From the May 2005 issue of Entrepreneur

One of the most generous business tax benefits included in the American Jobs Creation Act of 2004 is a new deduction for "domestic producers." This provision replaces the extra-territorial income exclusion many exporters used in the past but that the World Trade Organization declared illegal in 2000.

Under the new tax law, the deduction gradually phases in as the exclusion for exporters phases out. In addition, it applies not only to exporters, but also to many U.S. producers. As a result, many more entrepreneurs will benefit.

The break effectively allows a corporate tax deduction of 3 percent of net income in 2005 and 2006 for companies that meet the provision's requirements. The deduction increases to 6 percent in 2007, 2008 and 2009, then jumps to 9 percent in 2010 and beyond.

To be eligible, you must pass several tests.
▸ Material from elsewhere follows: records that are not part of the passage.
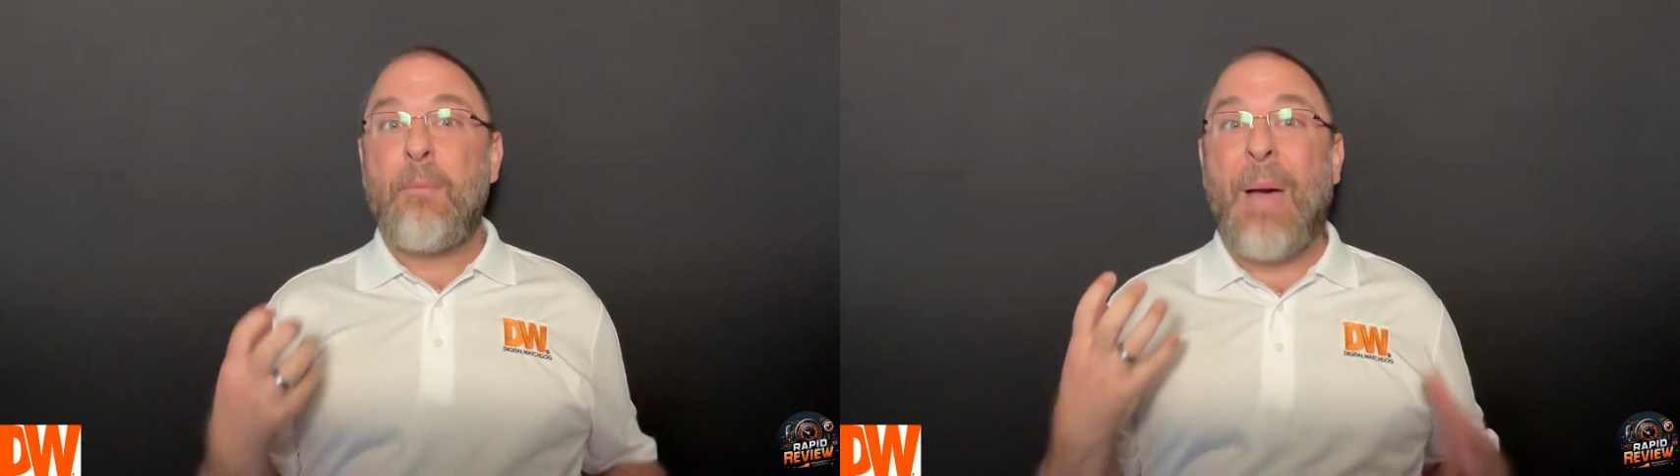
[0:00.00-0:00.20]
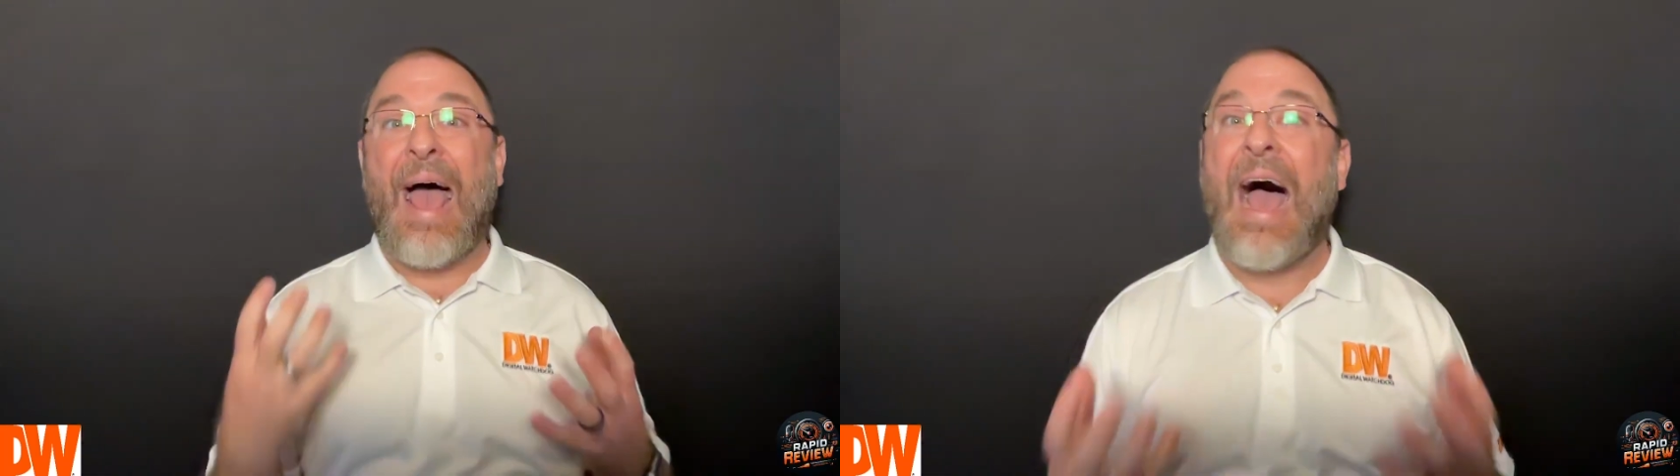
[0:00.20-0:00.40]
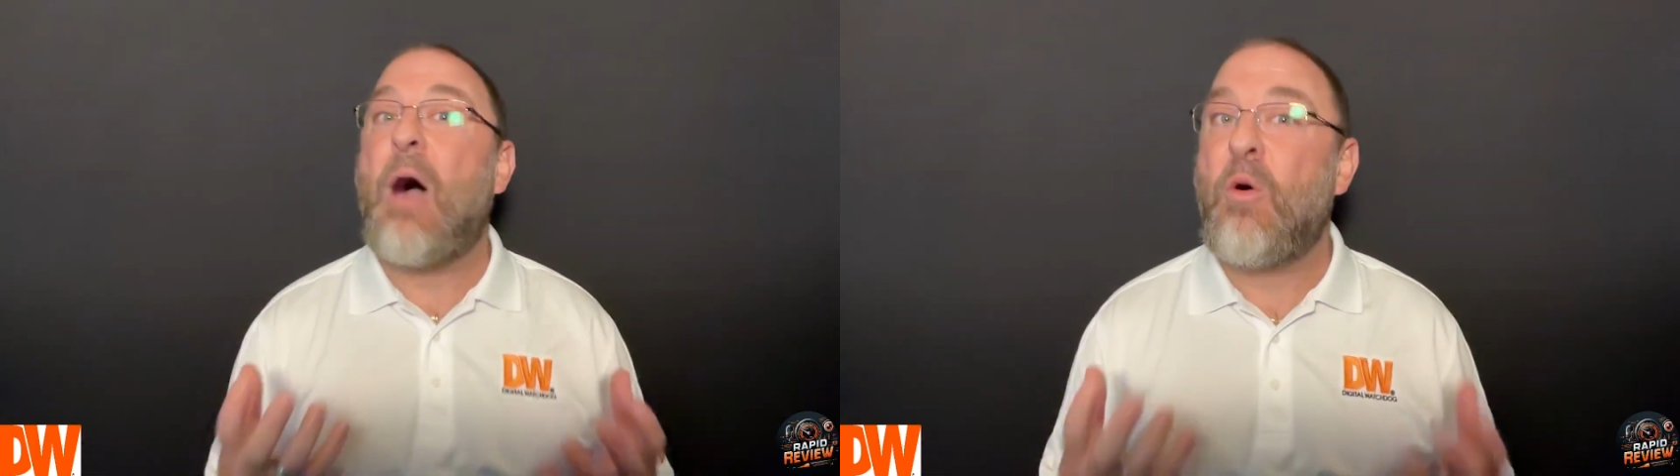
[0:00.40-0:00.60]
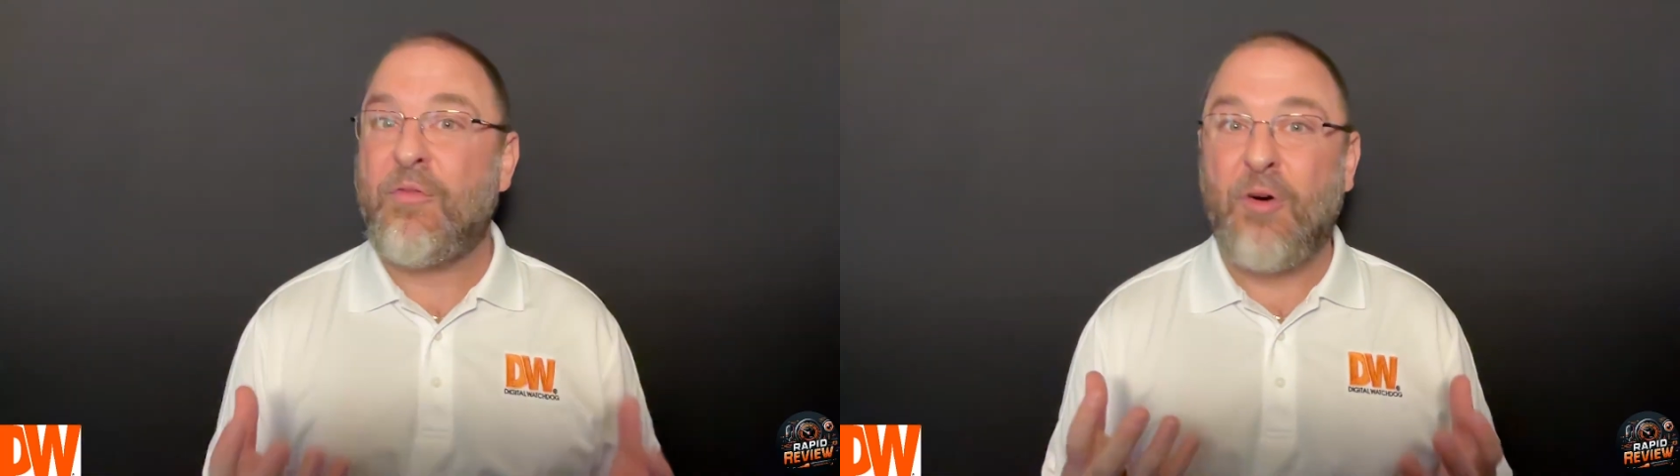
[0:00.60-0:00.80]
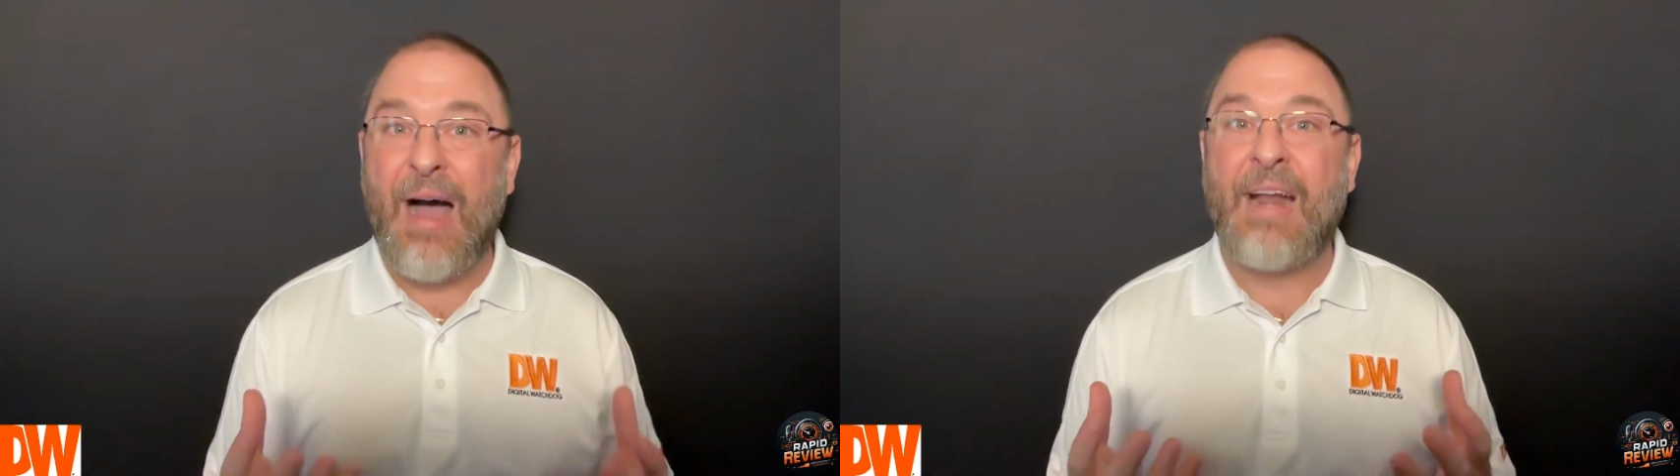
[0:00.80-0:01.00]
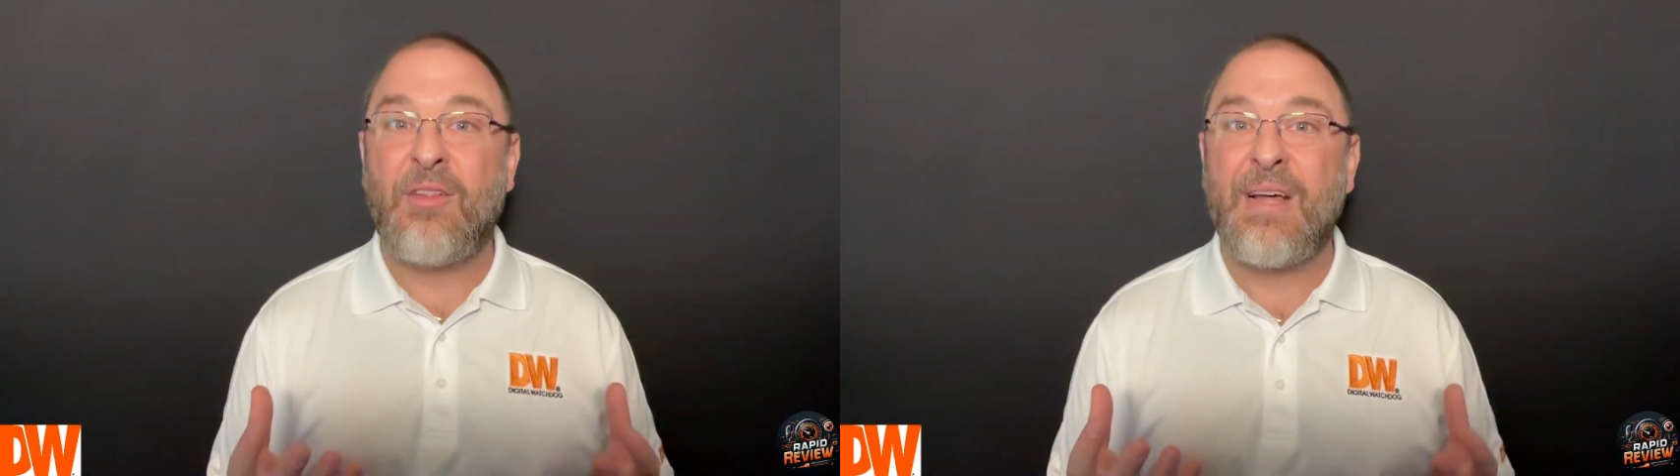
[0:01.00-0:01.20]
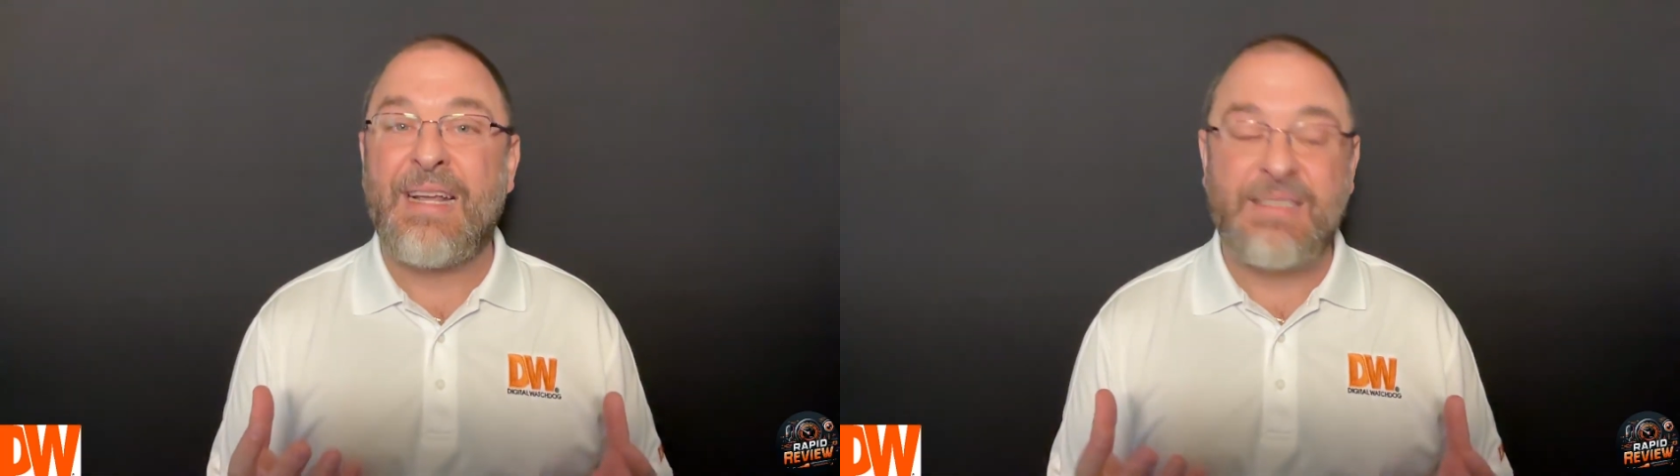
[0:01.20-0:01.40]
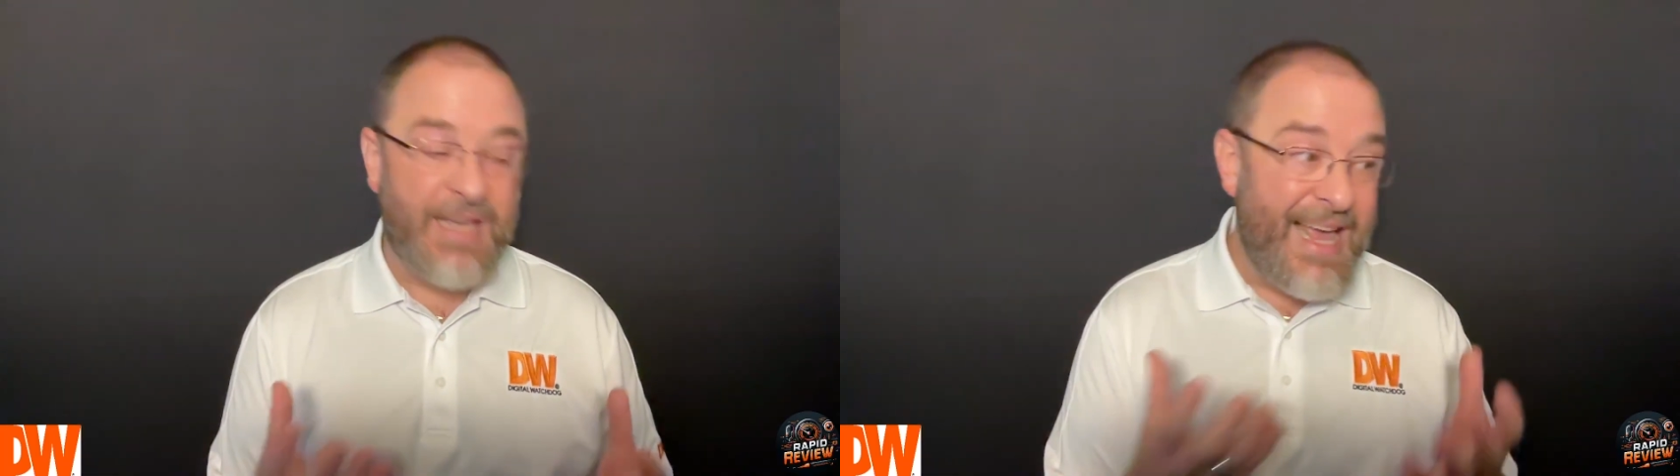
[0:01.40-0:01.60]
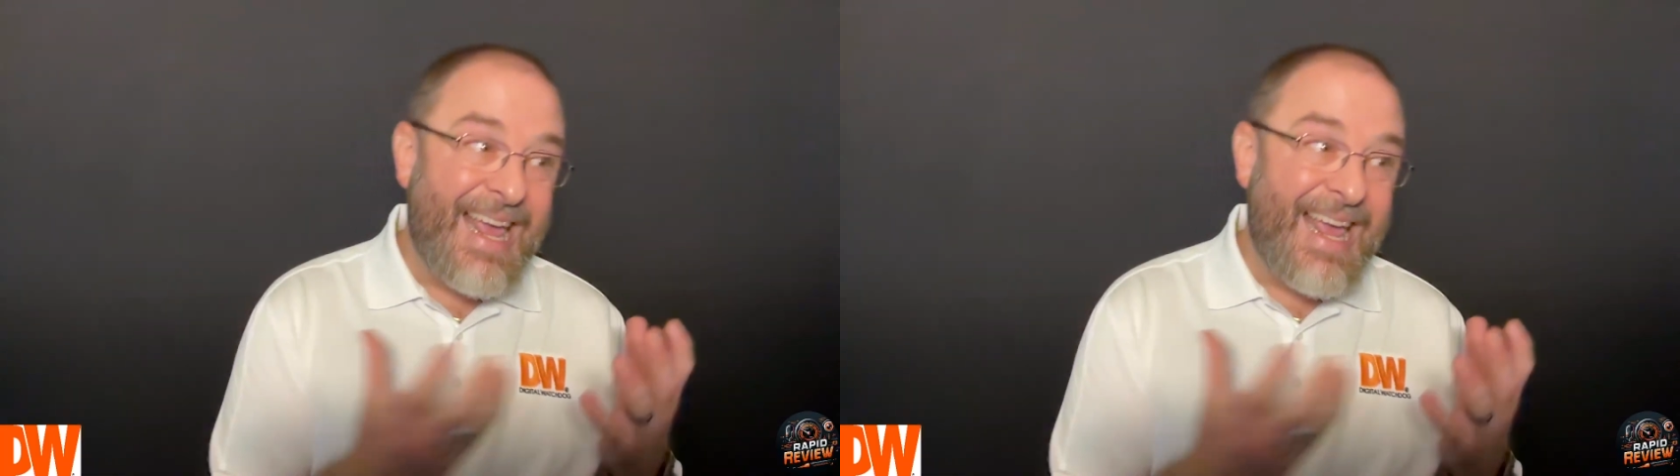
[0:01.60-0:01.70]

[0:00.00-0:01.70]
powerful analytics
First, your company must have taxable income and you must have reported W-2 wages. The deduction is limited to the lesser of your taxable income, or 50 percent of the W-2 wages you paid during the tax year.

You also must be considered a domestic producer. Fortunately for many entrepreneurs, Congress has broadly defined the term producers to encompass not only traditional manufacturers of tangible personal property in the United States, but also the following:

  • Businesses working on many U.S. construction projects
  • Companies that perform civil engineering and architectural services for these construction projects
  • Software producers in the United States
  • Domestic farmers
  • Companies that process agricultural products
  • Most companies that deal with film and videotape production, renting and licensing

Even more beneficial is the fact that the new deduction is not limited to C corporations. It's possible for S corporations, partnerships and perhaps even sole proprietorships to qualify.

Keep in mind that the deduction is based on the net income from a company's production activities. Be sure to keep separate records if you engage in both production and nonproduction activities, says Sarah Williams, CPA and tax manager with Jackson, Rolfes, Spurgeon & Co. in Cincinnati.

For example, if a company manufactures water softeners and also services them, the income and expenses related to the production of the softeners vs. those related to the service activity must be recorded separately.

The Treasury Department is still formulating the exact details on how to calculate the new deduction. It plans to issue the rules within several months, so check this column for an update.


Great Falls, Virginia, writer Joan Szabo has reported on tax issues for 18 years.